I wan't to Download all .zip Files From A Website (Project AI)

eddywinch82 · (This post was last modified: Aug-25-2018, 12:12 PM by eddywinch82.)

Hi there,

I downloaded .zip Files, a while back, using a Python Code,which I was very kindly helped with by snippsat, and others on here. I would now like to download all the available Project AI .zip Files, from the www.flightsim.com Website.

I tried to adapt the original code, so it would download all the .zip Files from the www.flightsim.com Website. My Adapted code, won't download the Files unsurprisingly, but no errors either, the code when run does nothing. the Plane .zip Files are not in Plane Categories this time, there are 253 pages, with .zip Files on all 253 Pages about 2500 .zip Files altogether.

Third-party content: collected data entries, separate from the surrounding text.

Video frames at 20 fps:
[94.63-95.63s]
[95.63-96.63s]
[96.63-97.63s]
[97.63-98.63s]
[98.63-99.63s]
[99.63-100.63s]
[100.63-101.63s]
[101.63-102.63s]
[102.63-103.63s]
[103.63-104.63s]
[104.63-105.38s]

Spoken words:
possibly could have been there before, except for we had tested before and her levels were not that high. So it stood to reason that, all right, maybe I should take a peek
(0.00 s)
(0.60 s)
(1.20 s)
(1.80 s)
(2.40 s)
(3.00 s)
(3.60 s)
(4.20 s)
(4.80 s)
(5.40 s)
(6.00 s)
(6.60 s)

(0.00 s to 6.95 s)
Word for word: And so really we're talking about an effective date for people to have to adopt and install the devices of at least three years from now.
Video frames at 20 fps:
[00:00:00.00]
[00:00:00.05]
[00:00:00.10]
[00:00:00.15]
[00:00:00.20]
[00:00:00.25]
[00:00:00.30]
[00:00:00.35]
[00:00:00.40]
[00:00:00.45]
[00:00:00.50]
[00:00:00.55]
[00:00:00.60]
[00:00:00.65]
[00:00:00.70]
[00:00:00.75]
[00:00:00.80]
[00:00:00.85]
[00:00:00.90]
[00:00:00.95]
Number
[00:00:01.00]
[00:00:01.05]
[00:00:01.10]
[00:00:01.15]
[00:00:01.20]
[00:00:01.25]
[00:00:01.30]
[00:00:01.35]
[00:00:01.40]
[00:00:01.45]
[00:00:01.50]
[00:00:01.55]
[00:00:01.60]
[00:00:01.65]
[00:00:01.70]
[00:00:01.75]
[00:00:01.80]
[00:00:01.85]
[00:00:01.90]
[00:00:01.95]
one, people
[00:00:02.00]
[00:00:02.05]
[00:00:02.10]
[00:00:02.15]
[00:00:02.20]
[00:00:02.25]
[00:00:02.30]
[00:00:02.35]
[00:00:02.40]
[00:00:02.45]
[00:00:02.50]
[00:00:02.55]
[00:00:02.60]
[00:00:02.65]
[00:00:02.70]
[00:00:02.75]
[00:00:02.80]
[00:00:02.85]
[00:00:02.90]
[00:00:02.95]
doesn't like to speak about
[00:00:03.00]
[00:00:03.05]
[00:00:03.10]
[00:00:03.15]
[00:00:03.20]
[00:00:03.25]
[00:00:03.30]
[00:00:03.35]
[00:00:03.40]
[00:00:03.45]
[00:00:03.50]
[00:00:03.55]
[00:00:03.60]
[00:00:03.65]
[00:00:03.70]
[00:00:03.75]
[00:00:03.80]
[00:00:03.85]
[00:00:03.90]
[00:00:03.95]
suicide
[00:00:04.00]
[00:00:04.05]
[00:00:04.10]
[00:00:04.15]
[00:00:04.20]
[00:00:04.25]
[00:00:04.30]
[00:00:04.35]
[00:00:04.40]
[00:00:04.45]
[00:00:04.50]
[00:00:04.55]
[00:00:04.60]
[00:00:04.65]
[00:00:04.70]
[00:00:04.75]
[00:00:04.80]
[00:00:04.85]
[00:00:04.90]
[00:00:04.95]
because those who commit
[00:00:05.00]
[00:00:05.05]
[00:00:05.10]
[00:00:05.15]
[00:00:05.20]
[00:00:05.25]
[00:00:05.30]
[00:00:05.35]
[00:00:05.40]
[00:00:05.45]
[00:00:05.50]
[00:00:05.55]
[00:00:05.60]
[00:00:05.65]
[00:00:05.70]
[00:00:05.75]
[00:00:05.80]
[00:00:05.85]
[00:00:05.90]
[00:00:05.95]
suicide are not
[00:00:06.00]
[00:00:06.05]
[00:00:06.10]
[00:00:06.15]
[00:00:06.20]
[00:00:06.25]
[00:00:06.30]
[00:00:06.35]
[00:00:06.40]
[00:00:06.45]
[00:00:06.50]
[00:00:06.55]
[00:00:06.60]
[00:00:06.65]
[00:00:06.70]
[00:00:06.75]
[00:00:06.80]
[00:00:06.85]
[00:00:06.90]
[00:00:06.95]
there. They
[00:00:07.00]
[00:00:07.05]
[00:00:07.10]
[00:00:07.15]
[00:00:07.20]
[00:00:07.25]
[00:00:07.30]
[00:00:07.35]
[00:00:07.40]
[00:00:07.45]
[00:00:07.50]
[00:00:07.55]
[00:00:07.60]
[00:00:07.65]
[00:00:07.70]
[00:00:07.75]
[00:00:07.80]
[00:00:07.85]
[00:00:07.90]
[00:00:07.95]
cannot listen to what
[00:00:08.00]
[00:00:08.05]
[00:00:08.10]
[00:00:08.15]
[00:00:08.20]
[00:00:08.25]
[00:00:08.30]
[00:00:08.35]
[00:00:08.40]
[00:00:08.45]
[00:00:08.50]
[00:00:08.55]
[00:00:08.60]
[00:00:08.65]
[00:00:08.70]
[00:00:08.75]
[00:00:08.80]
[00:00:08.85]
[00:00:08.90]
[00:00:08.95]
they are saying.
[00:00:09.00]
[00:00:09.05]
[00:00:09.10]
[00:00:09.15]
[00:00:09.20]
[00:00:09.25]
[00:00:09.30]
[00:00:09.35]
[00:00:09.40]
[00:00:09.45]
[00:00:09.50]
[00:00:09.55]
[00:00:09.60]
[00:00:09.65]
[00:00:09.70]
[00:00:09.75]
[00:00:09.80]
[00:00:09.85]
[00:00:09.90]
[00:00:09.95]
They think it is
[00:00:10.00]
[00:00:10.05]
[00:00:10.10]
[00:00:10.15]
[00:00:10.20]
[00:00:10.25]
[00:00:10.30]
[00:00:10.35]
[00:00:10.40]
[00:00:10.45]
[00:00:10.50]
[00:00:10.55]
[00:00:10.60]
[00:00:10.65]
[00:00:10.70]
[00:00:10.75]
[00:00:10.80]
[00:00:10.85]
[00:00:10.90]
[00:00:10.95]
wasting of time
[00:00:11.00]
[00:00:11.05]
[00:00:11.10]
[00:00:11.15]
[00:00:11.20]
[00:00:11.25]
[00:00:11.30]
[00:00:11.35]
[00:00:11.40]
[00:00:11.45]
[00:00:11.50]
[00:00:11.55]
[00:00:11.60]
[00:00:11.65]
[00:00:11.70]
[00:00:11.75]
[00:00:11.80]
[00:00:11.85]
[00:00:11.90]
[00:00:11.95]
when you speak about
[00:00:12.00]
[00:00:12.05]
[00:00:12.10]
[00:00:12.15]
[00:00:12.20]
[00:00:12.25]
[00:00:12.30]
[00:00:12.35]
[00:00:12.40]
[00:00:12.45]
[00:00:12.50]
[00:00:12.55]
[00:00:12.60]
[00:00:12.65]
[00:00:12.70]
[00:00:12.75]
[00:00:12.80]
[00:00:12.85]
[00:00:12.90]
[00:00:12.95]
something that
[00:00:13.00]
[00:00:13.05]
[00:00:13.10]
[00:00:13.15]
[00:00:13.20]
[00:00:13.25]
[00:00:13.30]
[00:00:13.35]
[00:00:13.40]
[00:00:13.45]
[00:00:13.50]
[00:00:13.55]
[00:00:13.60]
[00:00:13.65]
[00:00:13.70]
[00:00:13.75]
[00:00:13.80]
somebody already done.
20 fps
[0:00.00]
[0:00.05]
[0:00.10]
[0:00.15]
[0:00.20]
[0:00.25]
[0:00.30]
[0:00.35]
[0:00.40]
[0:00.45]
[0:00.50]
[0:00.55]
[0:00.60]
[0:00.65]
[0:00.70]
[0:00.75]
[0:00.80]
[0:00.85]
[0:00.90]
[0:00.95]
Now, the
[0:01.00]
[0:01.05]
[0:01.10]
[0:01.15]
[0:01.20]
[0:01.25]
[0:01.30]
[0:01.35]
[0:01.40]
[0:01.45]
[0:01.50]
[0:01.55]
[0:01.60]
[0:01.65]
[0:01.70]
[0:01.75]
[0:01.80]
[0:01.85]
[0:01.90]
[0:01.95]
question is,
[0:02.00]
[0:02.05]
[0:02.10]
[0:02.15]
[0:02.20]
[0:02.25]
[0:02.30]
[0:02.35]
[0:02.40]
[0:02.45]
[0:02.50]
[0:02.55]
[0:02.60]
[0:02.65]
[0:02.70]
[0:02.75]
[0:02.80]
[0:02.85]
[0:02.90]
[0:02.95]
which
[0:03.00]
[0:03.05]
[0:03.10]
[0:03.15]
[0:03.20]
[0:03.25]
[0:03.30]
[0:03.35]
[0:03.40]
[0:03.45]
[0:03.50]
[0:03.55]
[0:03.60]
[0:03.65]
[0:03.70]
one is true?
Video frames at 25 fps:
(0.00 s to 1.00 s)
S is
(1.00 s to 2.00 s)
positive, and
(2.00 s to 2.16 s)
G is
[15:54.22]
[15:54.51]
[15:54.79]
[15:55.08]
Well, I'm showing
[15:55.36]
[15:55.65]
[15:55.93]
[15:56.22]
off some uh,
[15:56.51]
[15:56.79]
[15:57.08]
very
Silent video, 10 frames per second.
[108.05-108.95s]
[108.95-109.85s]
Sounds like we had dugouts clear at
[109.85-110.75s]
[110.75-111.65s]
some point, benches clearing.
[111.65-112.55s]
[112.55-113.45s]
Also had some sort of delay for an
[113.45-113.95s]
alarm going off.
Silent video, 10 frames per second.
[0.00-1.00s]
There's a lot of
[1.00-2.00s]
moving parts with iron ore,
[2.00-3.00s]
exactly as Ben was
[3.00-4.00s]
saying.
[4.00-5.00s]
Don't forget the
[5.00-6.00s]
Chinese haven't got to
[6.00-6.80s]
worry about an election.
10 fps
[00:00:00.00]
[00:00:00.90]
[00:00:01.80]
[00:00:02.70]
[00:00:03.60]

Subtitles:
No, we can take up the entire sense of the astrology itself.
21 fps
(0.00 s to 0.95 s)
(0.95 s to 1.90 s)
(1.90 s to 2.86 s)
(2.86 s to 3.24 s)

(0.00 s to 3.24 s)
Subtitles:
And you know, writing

The search Id is not the same each time you do a search, the number changes, you simply choose the Category in the File Library, i.e. Project AI Files, and leave the search box blank, if you want to search for all the .zip Files :- Here is my adapted code :-

from bs4 import BeautifulSoup
import requests, zipfile, io, concurrent.futures

def download(number_id):
    a_zip = 'http://www.flightsim.com/vbfs/fslib.php?do=copyright&fid={}'.format(number_id)
    with open('{}.zip'.format(number_id), 'wb') as f:
        f.write(requests.get(a_zip).content)

if __name__ == '__main__':
    file_id = list(range(1,50))
    with concurrent.futures.ProcessPoolExecutor(max_workers=10) as executor:
        for number_id in file_id:
            executor.submit(download, number_id)

def get_zips(zips_page):
    # print(zips_page)
    zips_source = requests.get(zips_page).text
    zip_soup = BeautifulSoup(zips_source, "html.parser")
    for zip_file in zip_soup.select("a[href*=fslib.php?searchid=65822324&page=]"):
        zip_url = link_root + zip_file['href']
        print('downloading', zip_file.text, '...',)
        r = requests.get(zip_url)
        with open(zip_file.text, 'wb') as zipFile:
            zipFile.write(r.content)


def download_links(root, page):        
    url = ''.join([root, page])      
    source_code = requests.get(url)
    plain_text = source_code.text
    soup = BeautifulSoup(plain_text, "html.parser")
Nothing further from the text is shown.